Hello everyone!  I'm new to this group, and grateful to have found such an informed and supportive community.  Brief summary: my son (24) was recently diagnosed, tentatively, with BPD - he's been in various forms of therapy since the age of 10 when he was diagnosed with ADHD, but we always knew something else was up.  He is extremely high functioning in terms of his intellect (genius level IQ) and got through high school with top grades, but crashed and burned when he got to college and has never fully recovered.  He works part-time in a bar and abuses alcohol and other substances pretty regularly, which is one reason why his current therapist was only tentative in the diagnosis -- but having educated myself a bit about BPD in the past few weeks, I know that's what it is.  He had a terrible episode of explosive rage this weekend when we accidentally damaged something that was precious to him (a lighter, of all things) and my DH and I used the various tools we've been reading about to defuse the situation, instead of reacting as we would have in the past... .
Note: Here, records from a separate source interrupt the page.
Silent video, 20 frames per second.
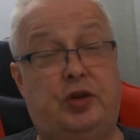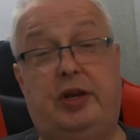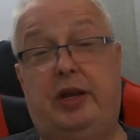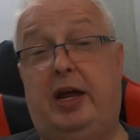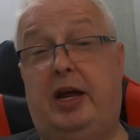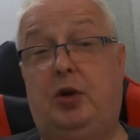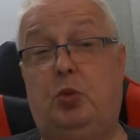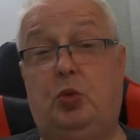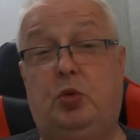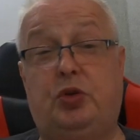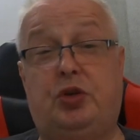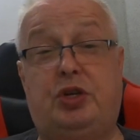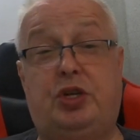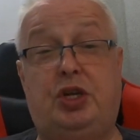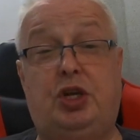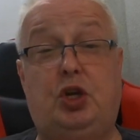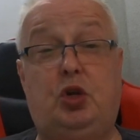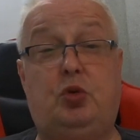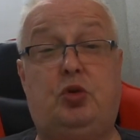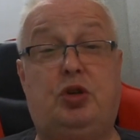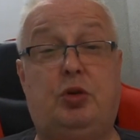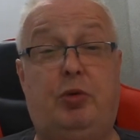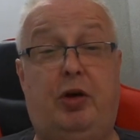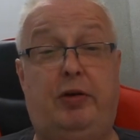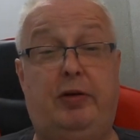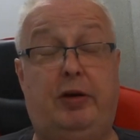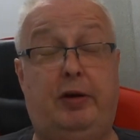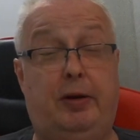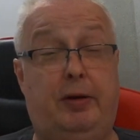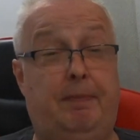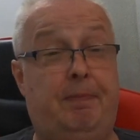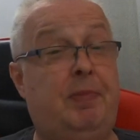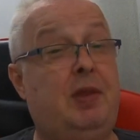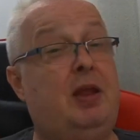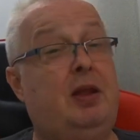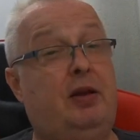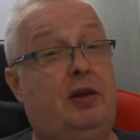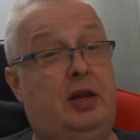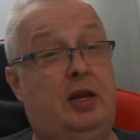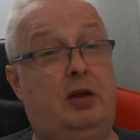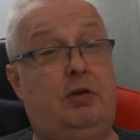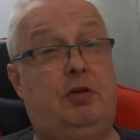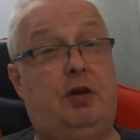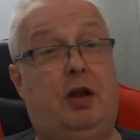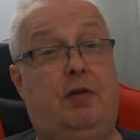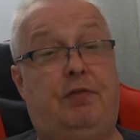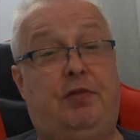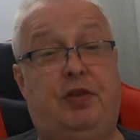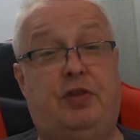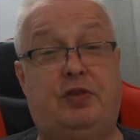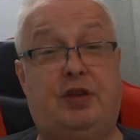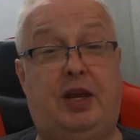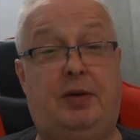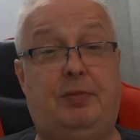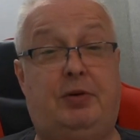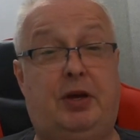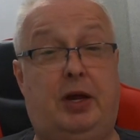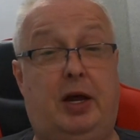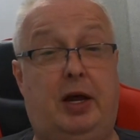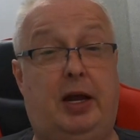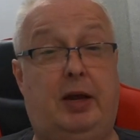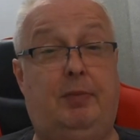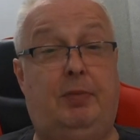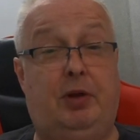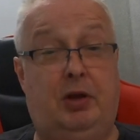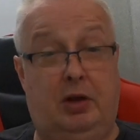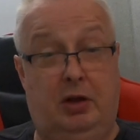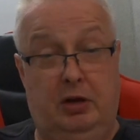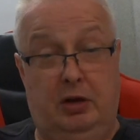And I will see you tomorrow, near enough the same time,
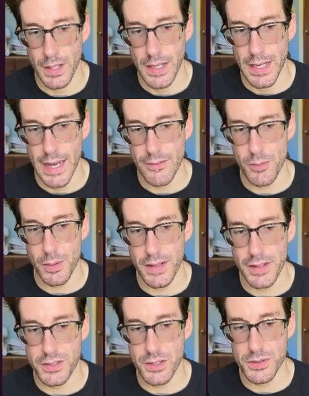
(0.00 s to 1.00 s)
Everybody
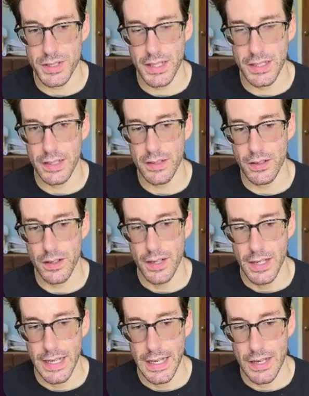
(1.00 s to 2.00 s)
that's using it here,
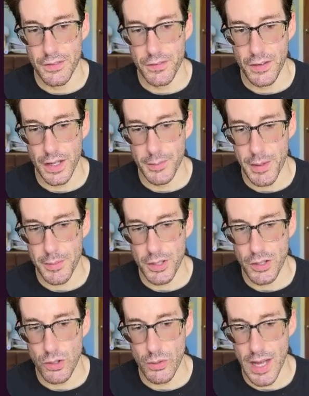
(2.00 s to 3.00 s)
if maybe
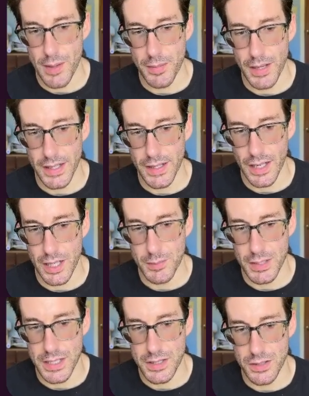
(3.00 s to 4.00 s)
new A P I
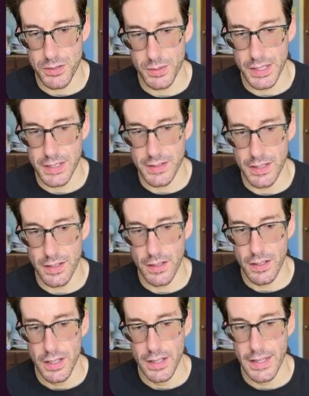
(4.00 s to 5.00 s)
documentation is released
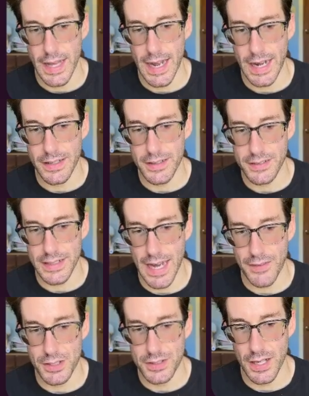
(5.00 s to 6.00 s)
here, the A I doesn't
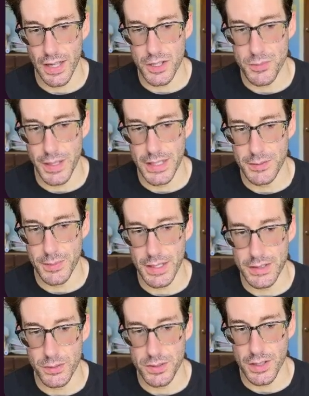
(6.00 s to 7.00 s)
have this knowledge base
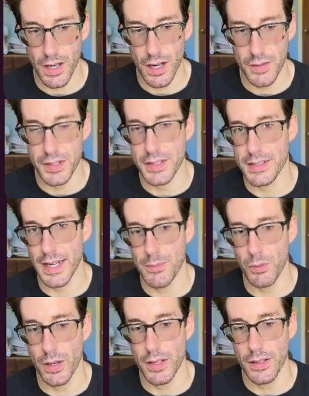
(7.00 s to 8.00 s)
because it was cut off at this time
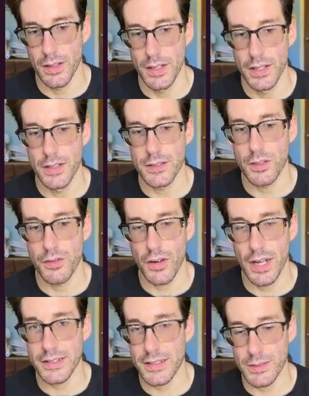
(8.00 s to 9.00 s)
point. So for
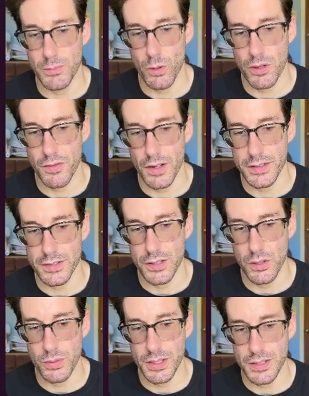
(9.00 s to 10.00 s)
us, it's important for us to
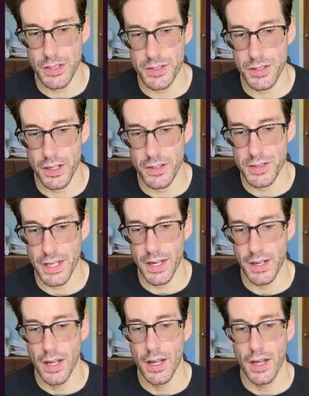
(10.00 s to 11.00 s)
do research and
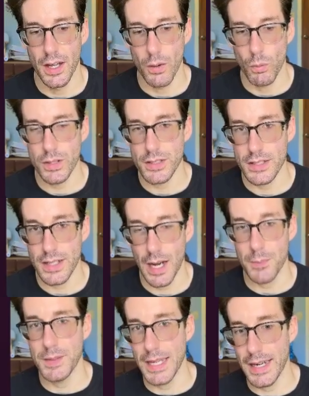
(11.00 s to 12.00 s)
understand what's the
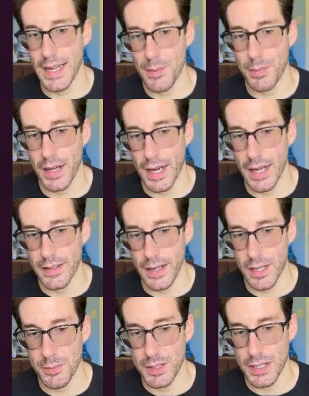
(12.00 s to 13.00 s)
updated A P I
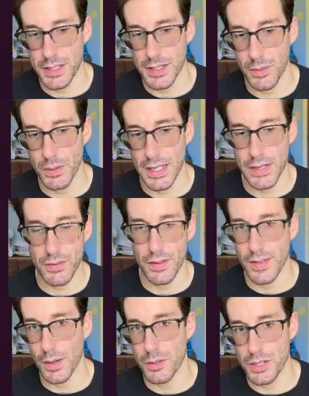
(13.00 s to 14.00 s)
documentation that we need for the
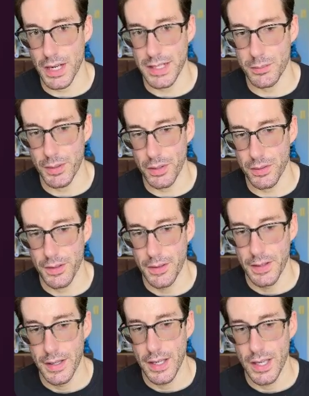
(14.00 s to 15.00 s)
thing we're trying to build.
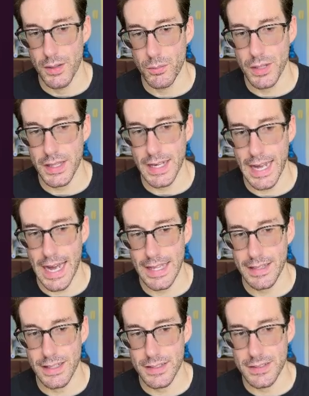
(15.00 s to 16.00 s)
And we then add
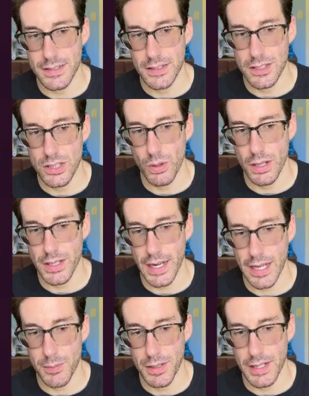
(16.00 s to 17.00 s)
this to our
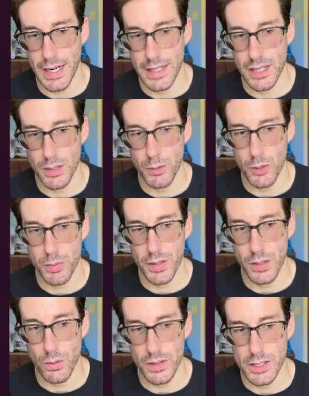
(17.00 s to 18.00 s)
document, either the
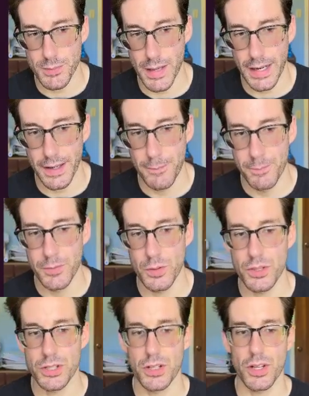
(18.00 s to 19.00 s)
blueprint or the spec, to
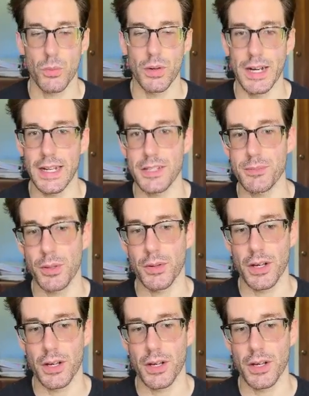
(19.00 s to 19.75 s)
ensure that when it is building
Anyhow, to my questions.  First, his therapist, who is trained in DBT and seems to have a good rapport with my son, shared the DX with us in a private session, but has not yet shared it with my son.  He feels that my son will react very poorly to the DX and that telling him right now be a terrible blow that will set him back.  He also has a deep aversion to protocol, is suspicious of diagnoses and the mental health field in general, thinks he's smarter than everyone and knows better, and resists the DBT tools and methods - yet he goes to therapy (twice a month at the moment, with many missed sessions.)  I tend to think that telling him will help him gain better understanding and hopefully encourage him to engage more deeply with therapy, but I understand the risks and won't substitute my judgment for the therapist's.  I wonder whether anyone else has dealt with this challenge -- i.e. knowing that your loved one has BPD but not disclosing it or discussing it openly -- and/or about the general disclose vs. not disclose conundrum.

Second, my DH and I are looking for a family support group in the NYC area, or other resources where we can learn more and interact with other families in this situation (I'll be active in this forum but DH is less inclined to do that). I submitted a registration for Family Connections over a week ago and haven't heard back.  Does anyone have recommendations?

Thanks!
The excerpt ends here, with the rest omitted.